Our approach, CAPP: Collaborate, Automate, Prepare, Prioritize is based on the premise that metadata creation or enhancement projects need to rely on a collaborative effort and on a combination of automated and manual labor.
Data managers need to collaborate with subject specialists, researchers, and tool developers to define the requirements of specific data curation projects. Researchers, as data producers and consumers, can contribute to metadata creation by indicating what elements are valuable and for what purposes. Researcherscan also supply additional information that can be used in completing metadata records.

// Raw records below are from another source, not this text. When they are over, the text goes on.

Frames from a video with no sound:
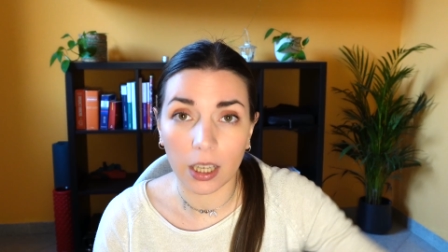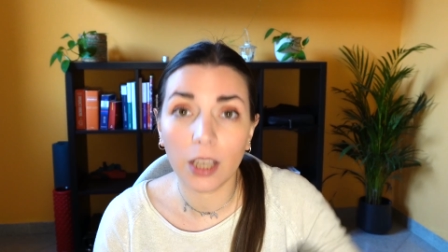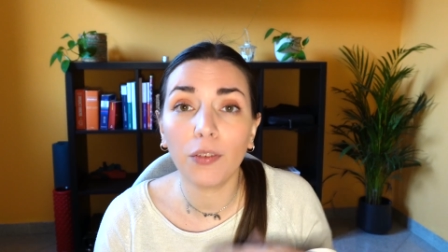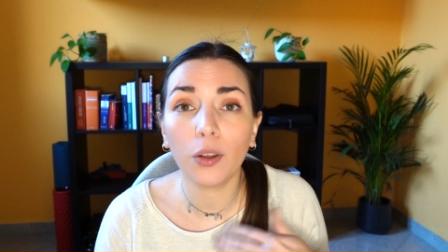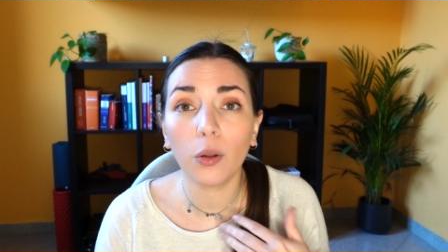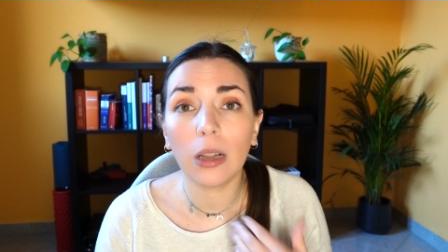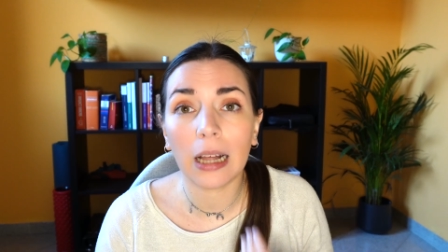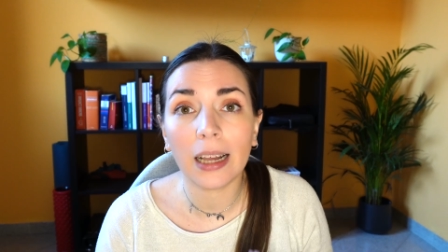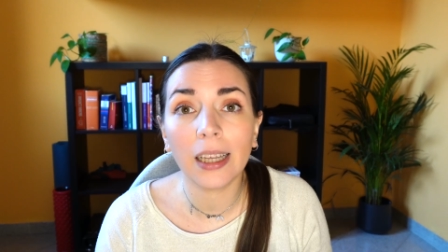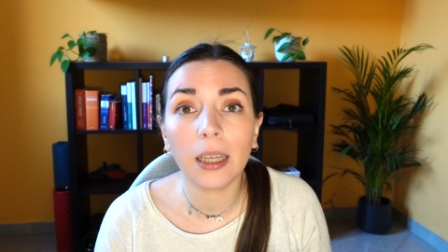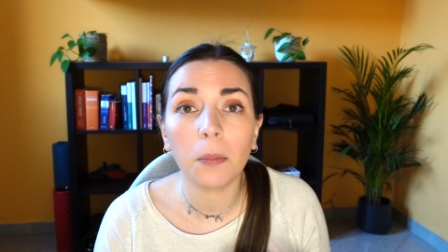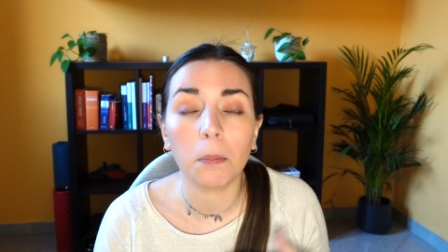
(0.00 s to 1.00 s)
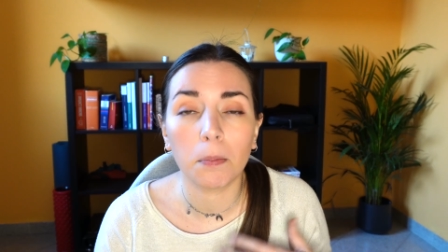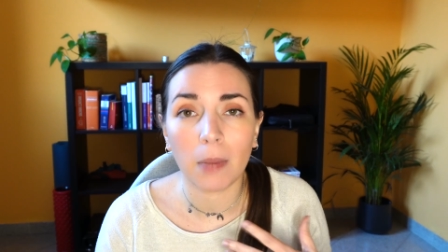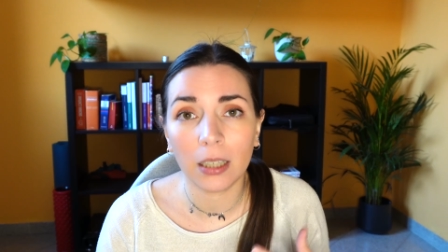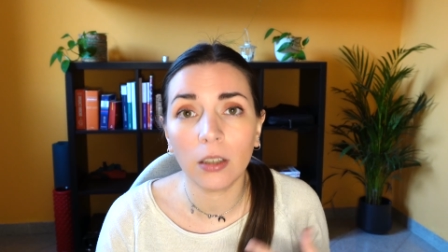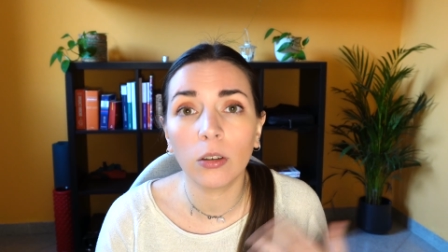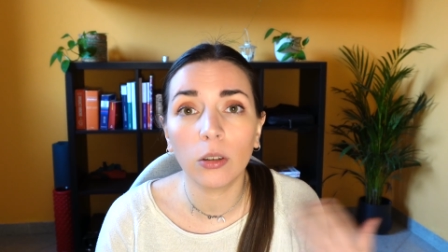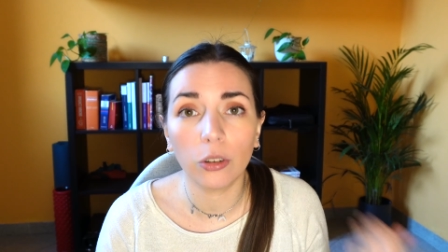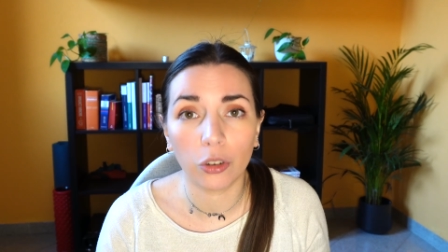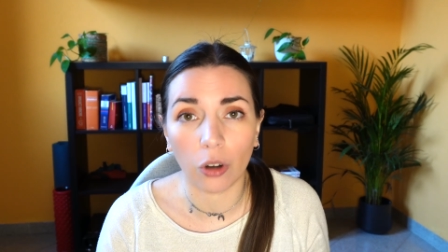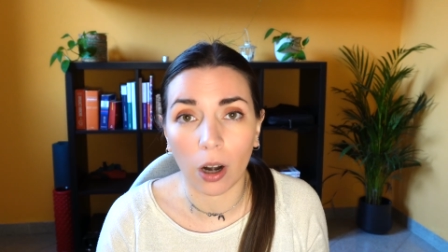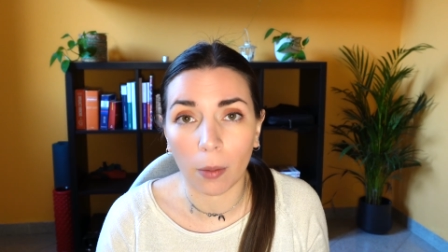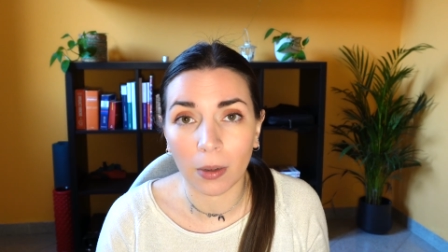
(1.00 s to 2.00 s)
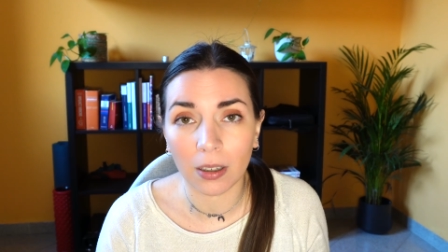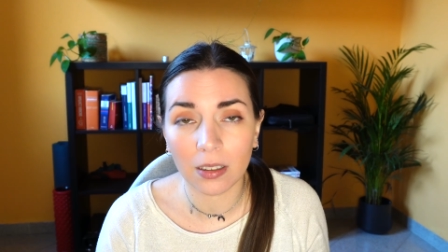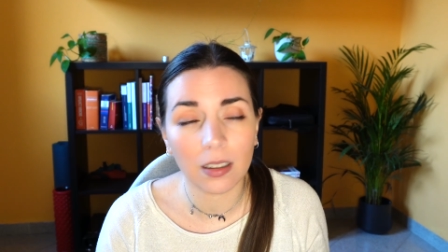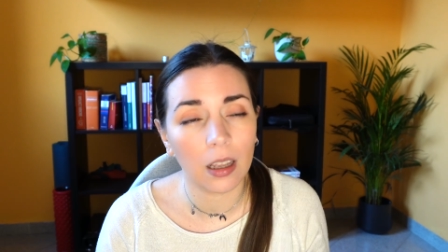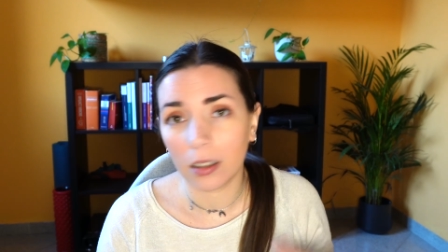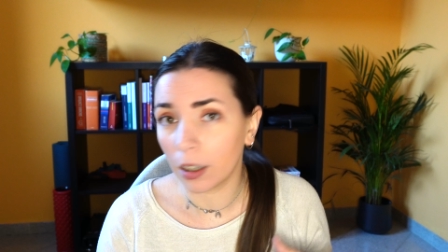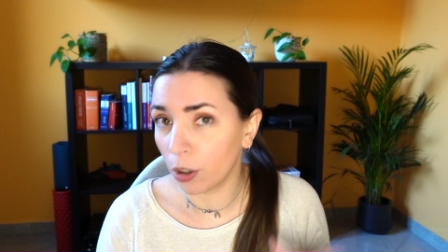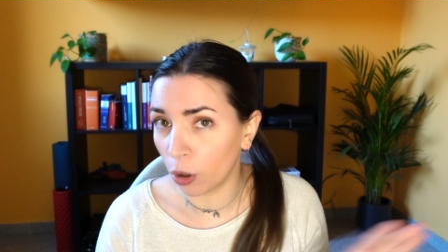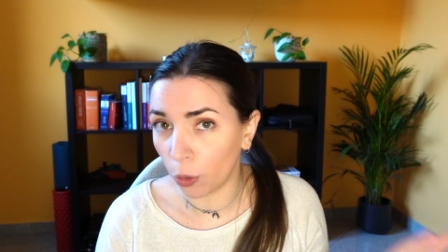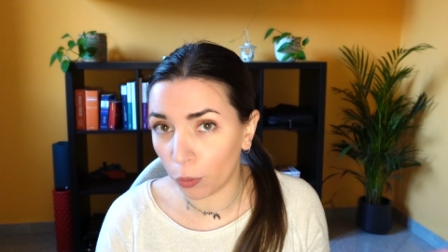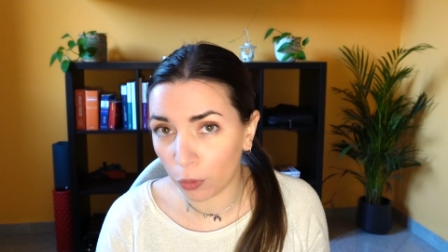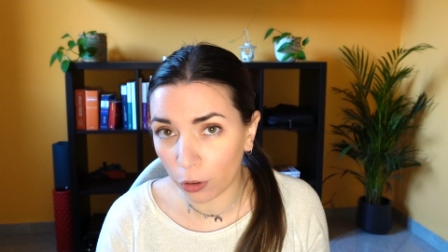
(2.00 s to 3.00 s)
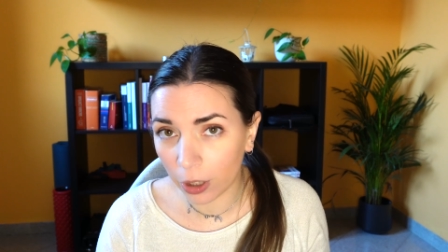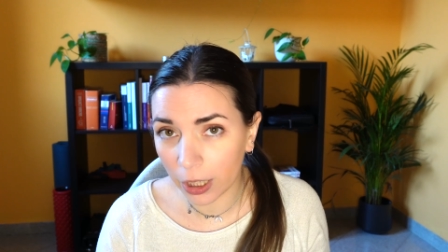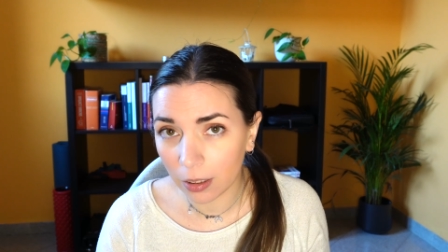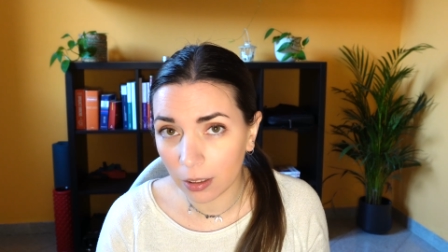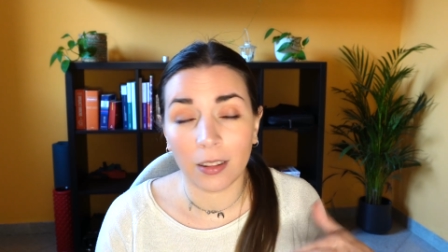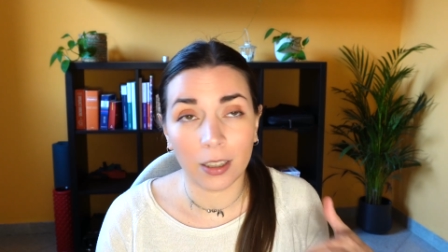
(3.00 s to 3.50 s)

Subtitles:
If you like medical dramas, then go for it.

Tasks such as file format identification, provenance capture, and entity extraction need to be automated. Existing tools, such as the JSTOR/Harvard Object Validation Environment (JHOVE, http://jhove.sourceforge.net/), MIME Type Detection Utility (mime-util, http://sourceforge.net/projects/mime-util), or Internet Assigned Number Authority’s MIME Media Types (IANA, http://www.iana.org/assignments/media-types) can be used to automate identification of technical metadata, including file formats. Tools such as GeoServer (http://geoserver.org/display/GEOS/Welcome) can provide access to specific metadata within certain formats, such as shapefiles, and automate the extraction of bounding coordinates and other geospatial information. Researcher identification registries such as ORCID (http://orcid.org/) may help mitigate some of the challenges of finding up-to-date information about data set contributors that the encoders encountered in Phase I.
Librarians and data managers can contribute to automation by providing system and user requirements, identifying a minimal set of metadata elements, and encouraging other partners to become involved in data sharing initiatives.
At the beginning of a legacy data curation project, data managers may also want to make the decision-making explicit by prioritizing which datasets should be curated and what user needs should guide curation.
In the future, we plan to enhance the CAPP framework by benchmarking other processes of metadata creation, such as the usability and effectiveness of certain tools and workflows, the impact of collaborations on metadata creation, and the effects of domain orientation or interdisciplinarity on the effectiveness and completeness of metadata. At its current early stage, CAPP framework is a proposition that needs to be developed into a rich research agenda. We hope that our framework will be considered by the Dublin Core community for further development, testing, improvement, and eventual incorporation into the set of best practices for metadata creation.